- _Exercise aim_: Reproduce verbatim all of the data given below, but do not carry over the images.

--- --- ---

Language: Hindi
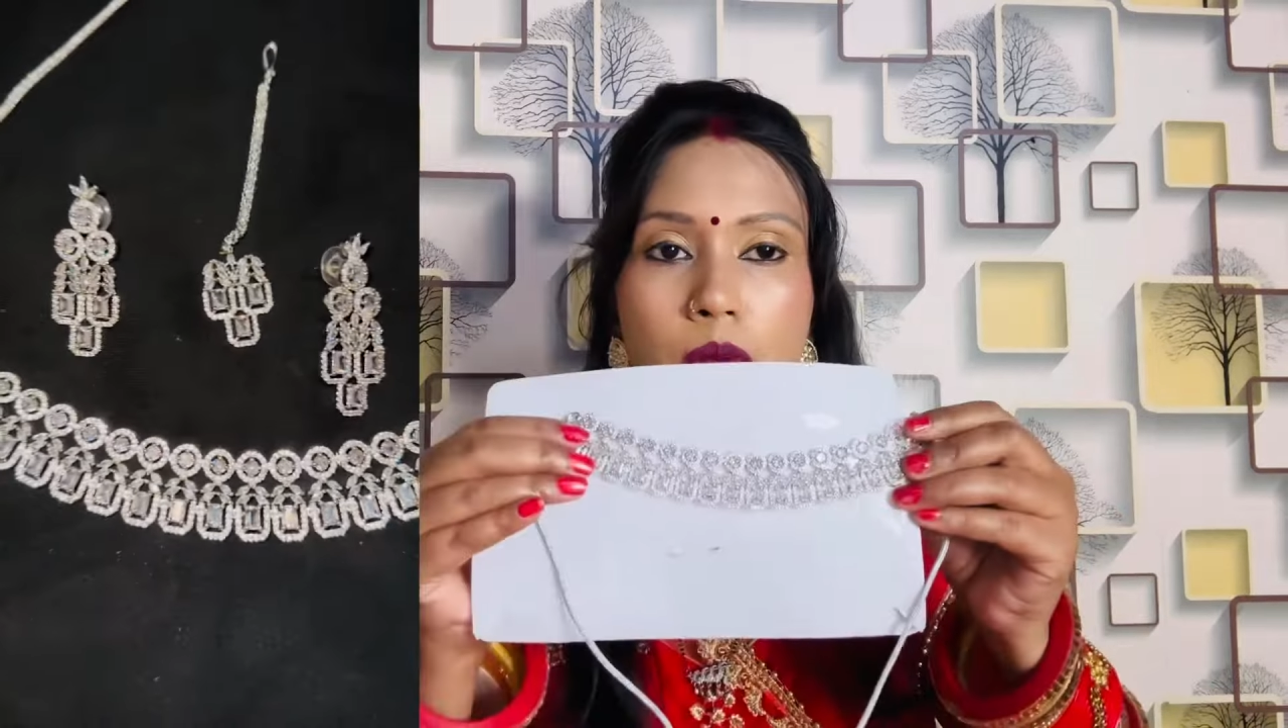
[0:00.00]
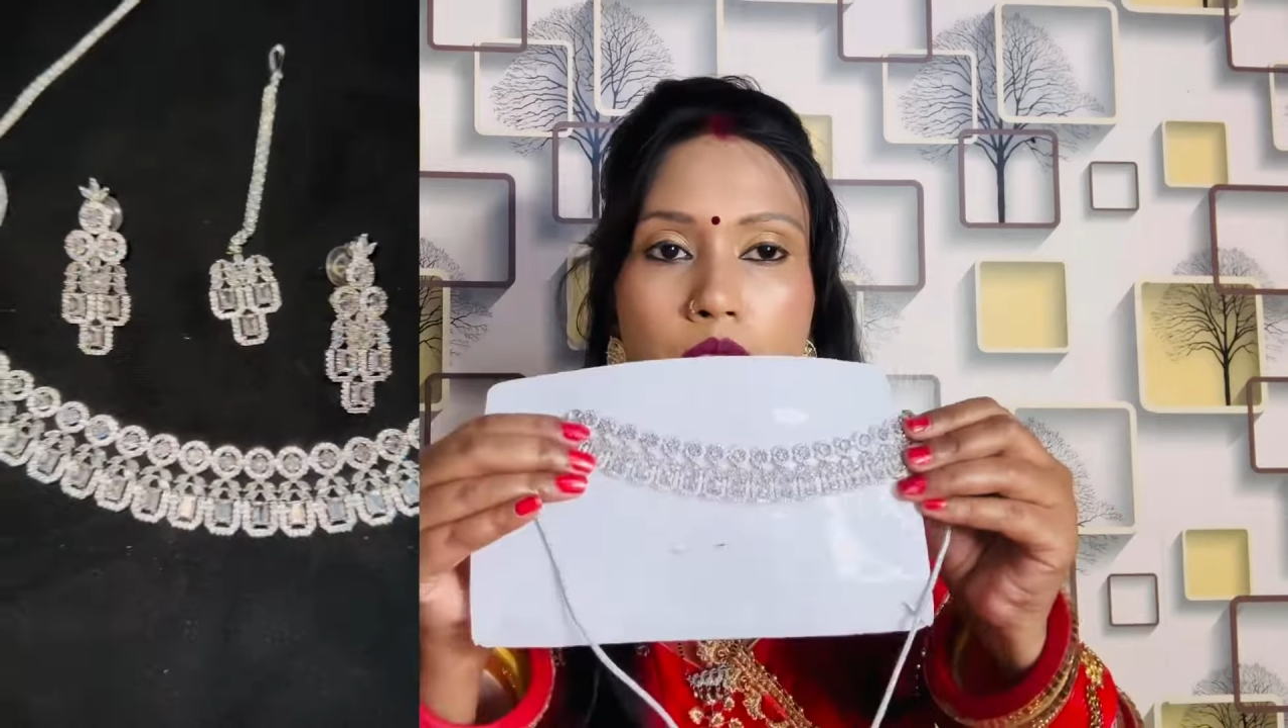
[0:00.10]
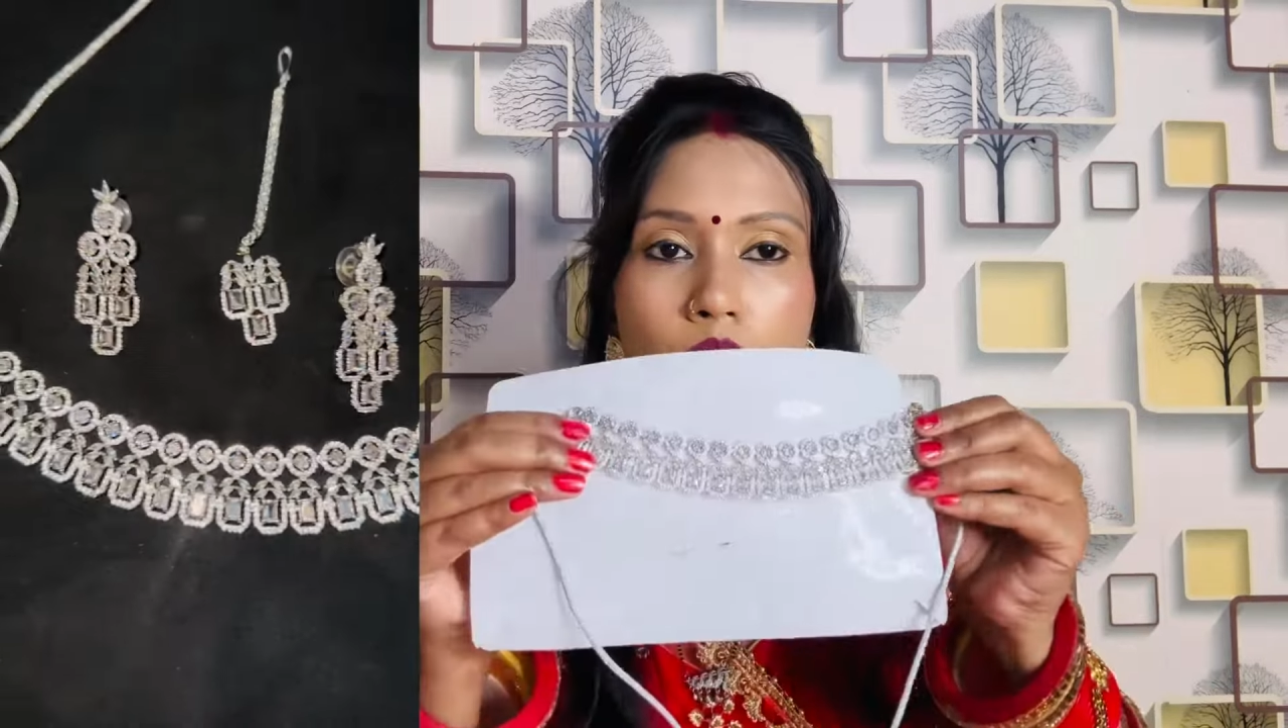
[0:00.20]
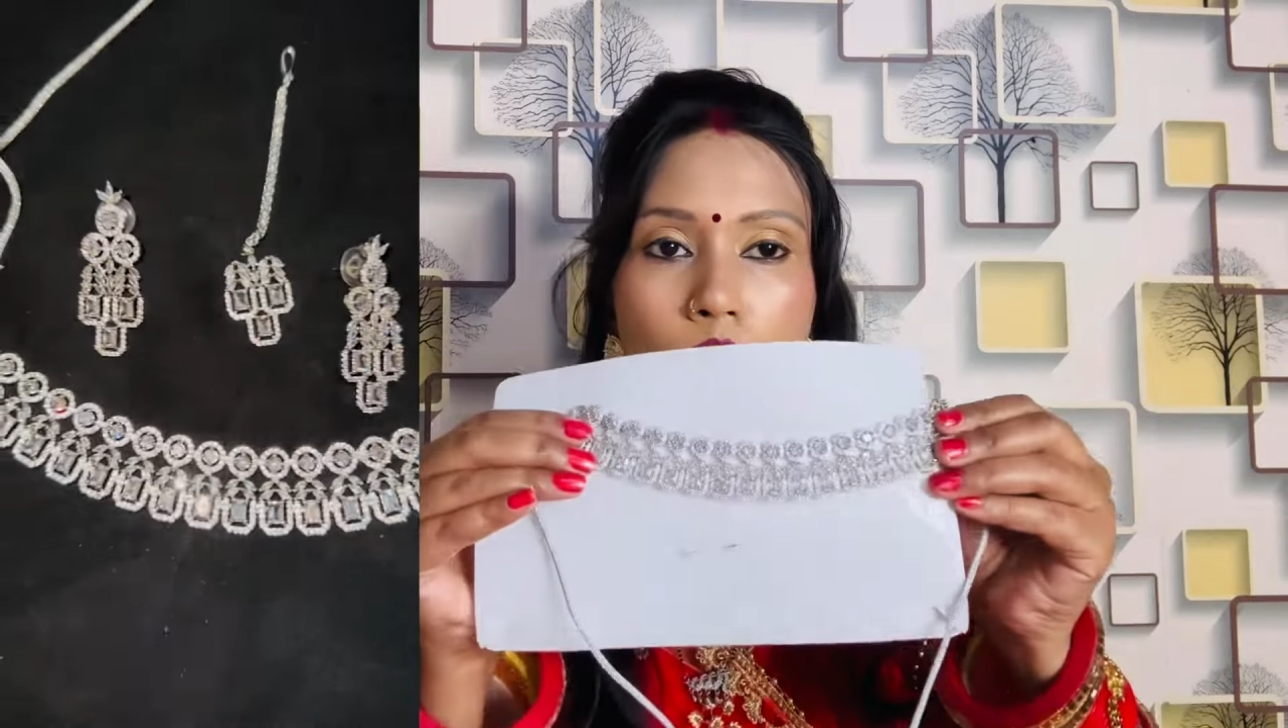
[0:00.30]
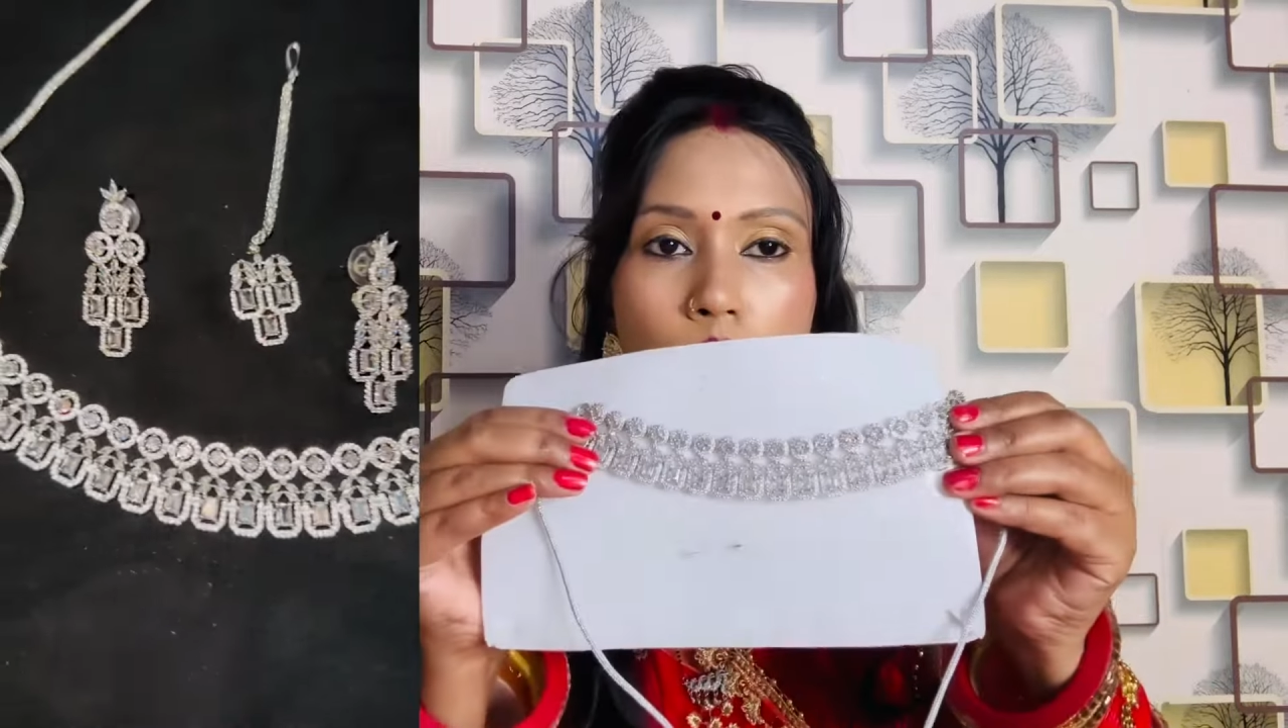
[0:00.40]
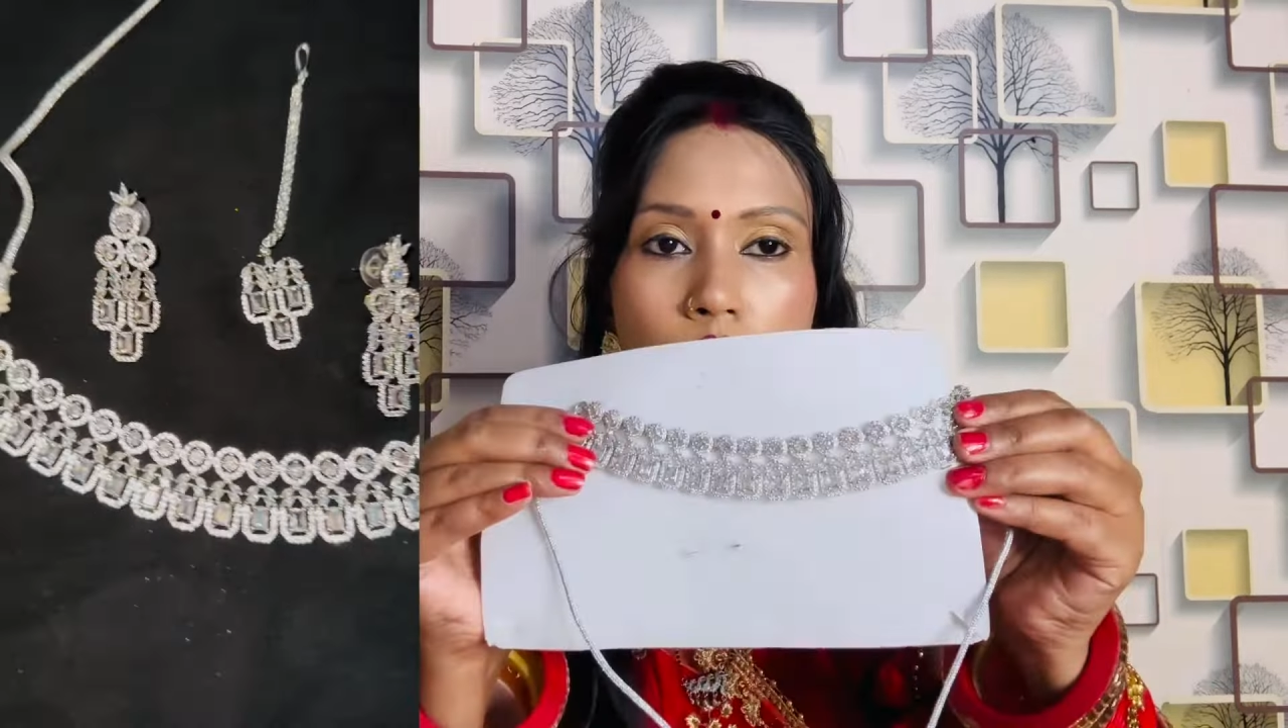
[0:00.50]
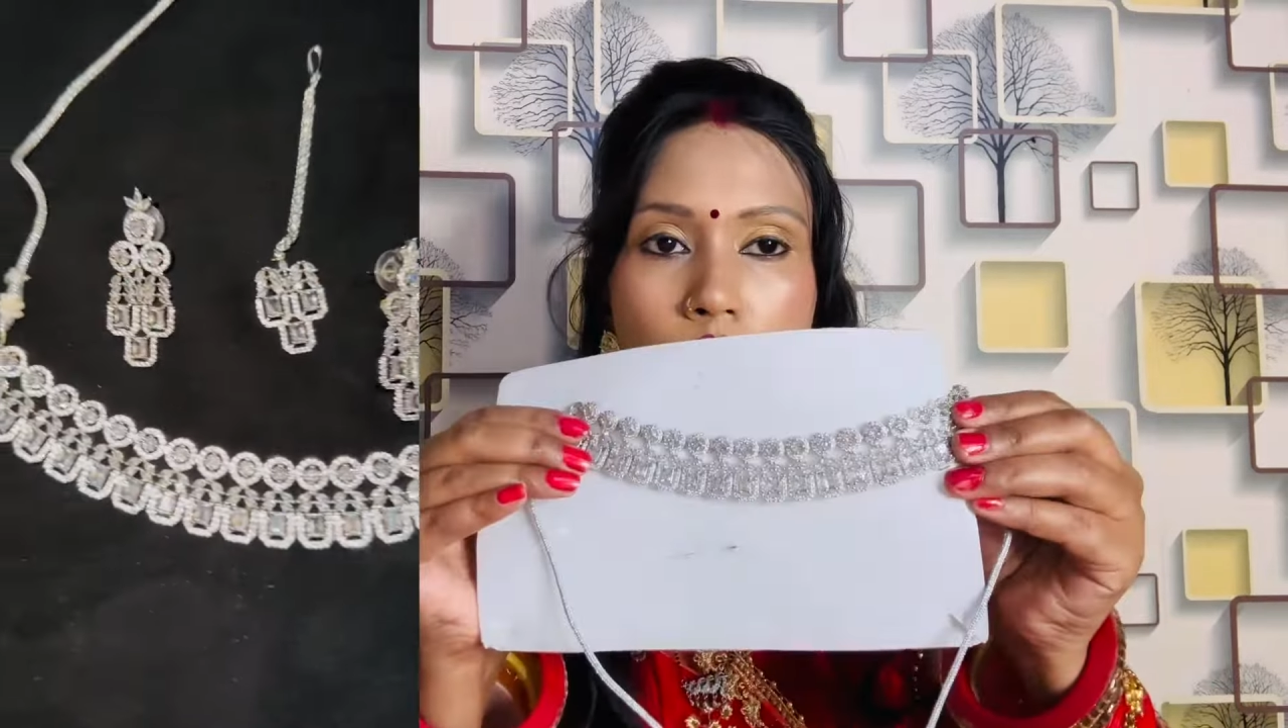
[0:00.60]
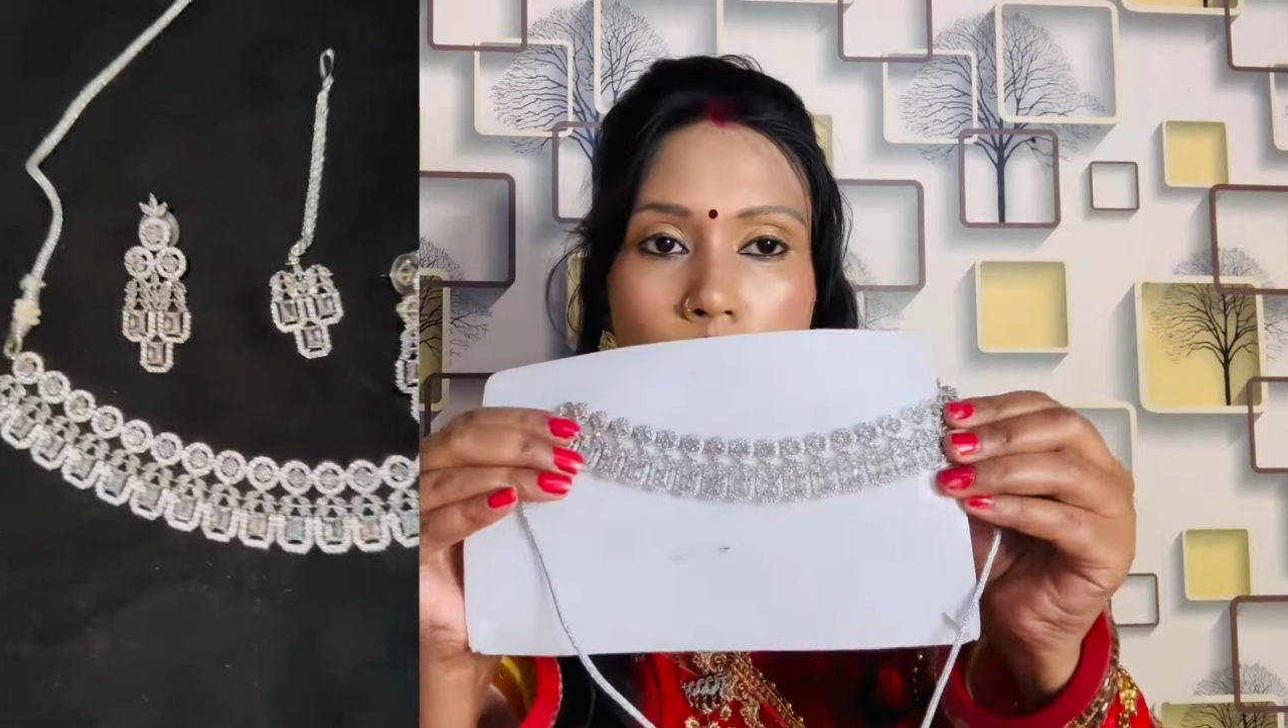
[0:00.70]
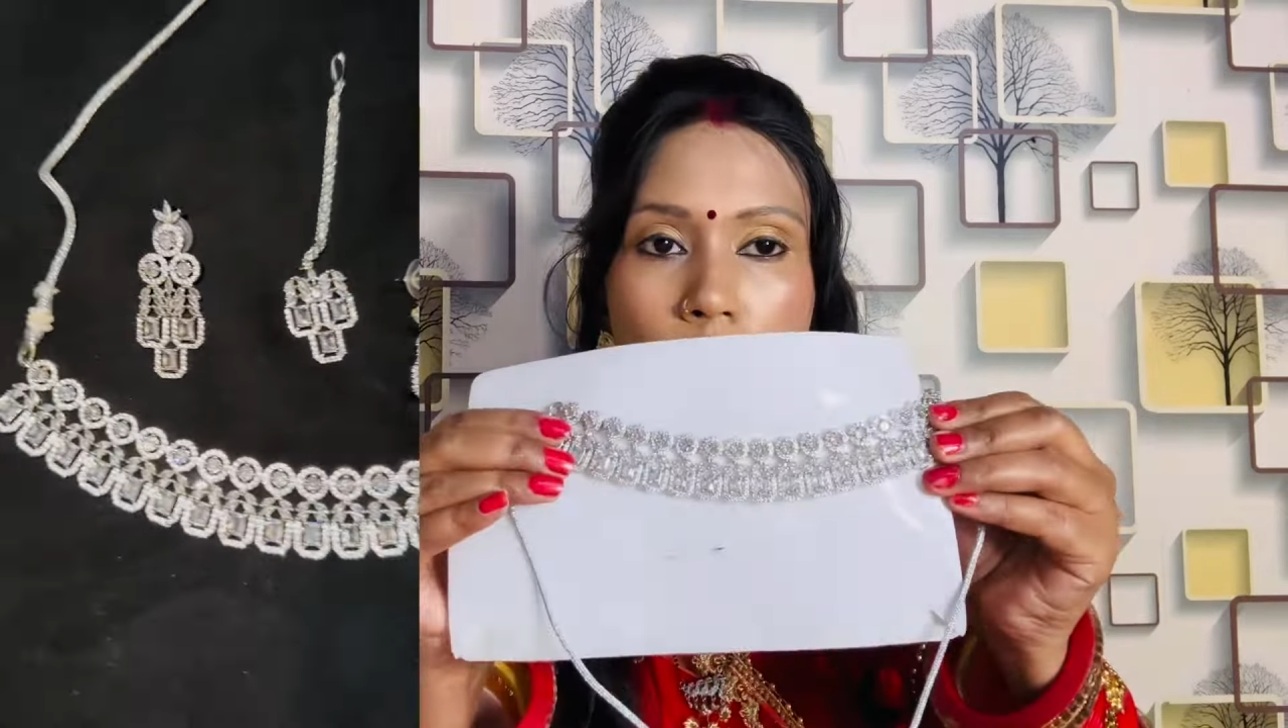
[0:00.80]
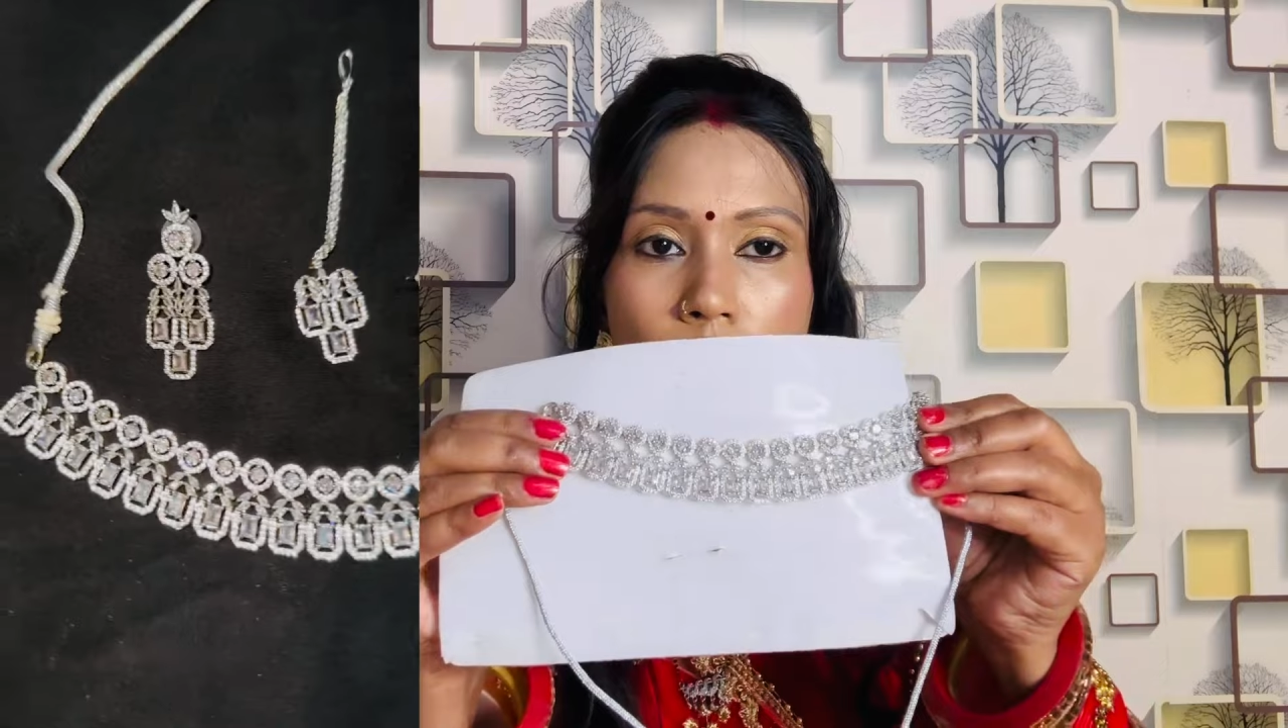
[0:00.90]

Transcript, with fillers: पर रखूँगी ना तो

--- --- ---

- _Task solution_:
Language: Hindi
[0:00.00]
[0:00.10]
[0:00.20]
[0:00.30]
[0:00.40]
[0:00.50]
[0:00.60]
[0:00.70]
[0:00.80]
[0:00.90]

Transcript, with fillers: पर रखूँगी ना तो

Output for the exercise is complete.